> _Given records_:
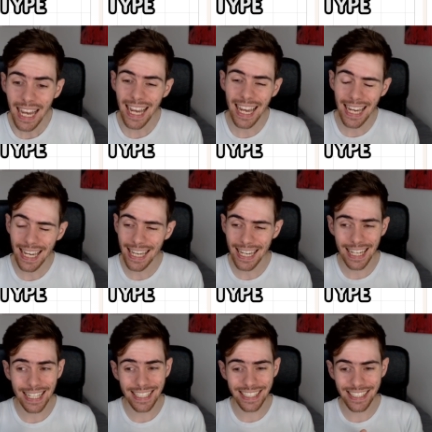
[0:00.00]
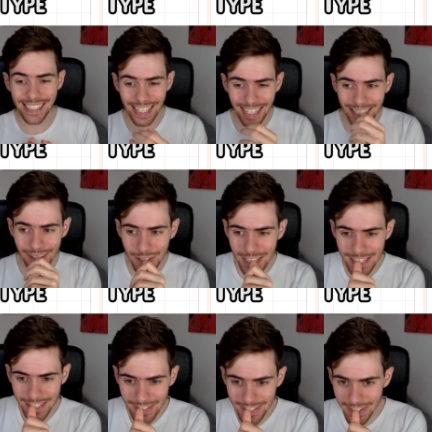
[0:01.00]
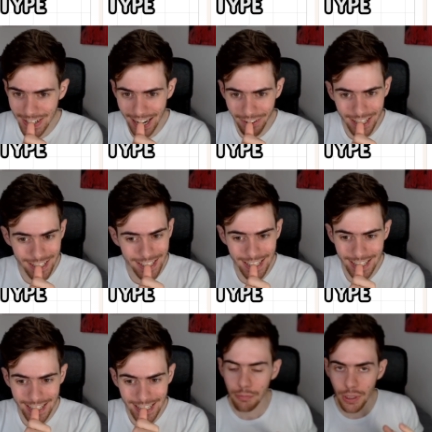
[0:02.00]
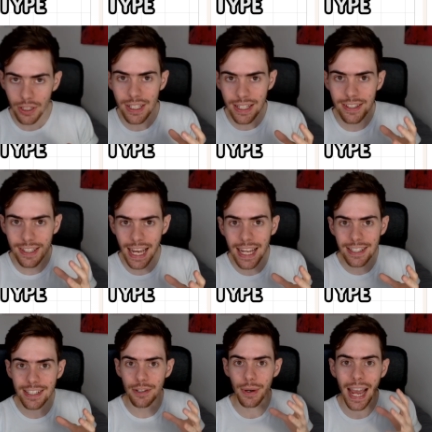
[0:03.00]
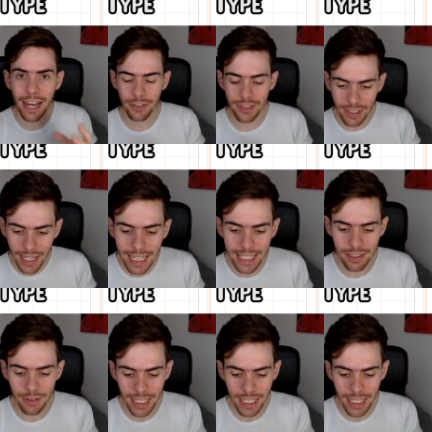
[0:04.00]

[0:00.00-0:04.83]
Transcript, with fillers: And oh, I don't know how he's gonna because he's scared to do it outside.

> _Your assignment_: Without the pictures, transcribe the listing exactly as it stands.

> _Finished exercise_:
[0:00.00]
[0:01.00]
[0:02.00]
[0:03.00]
[0:04.00]

[0:00.00-0:04.83]
Transcript, with fillers: And oh, I don't know how he's gonna because he's scared to do it outside.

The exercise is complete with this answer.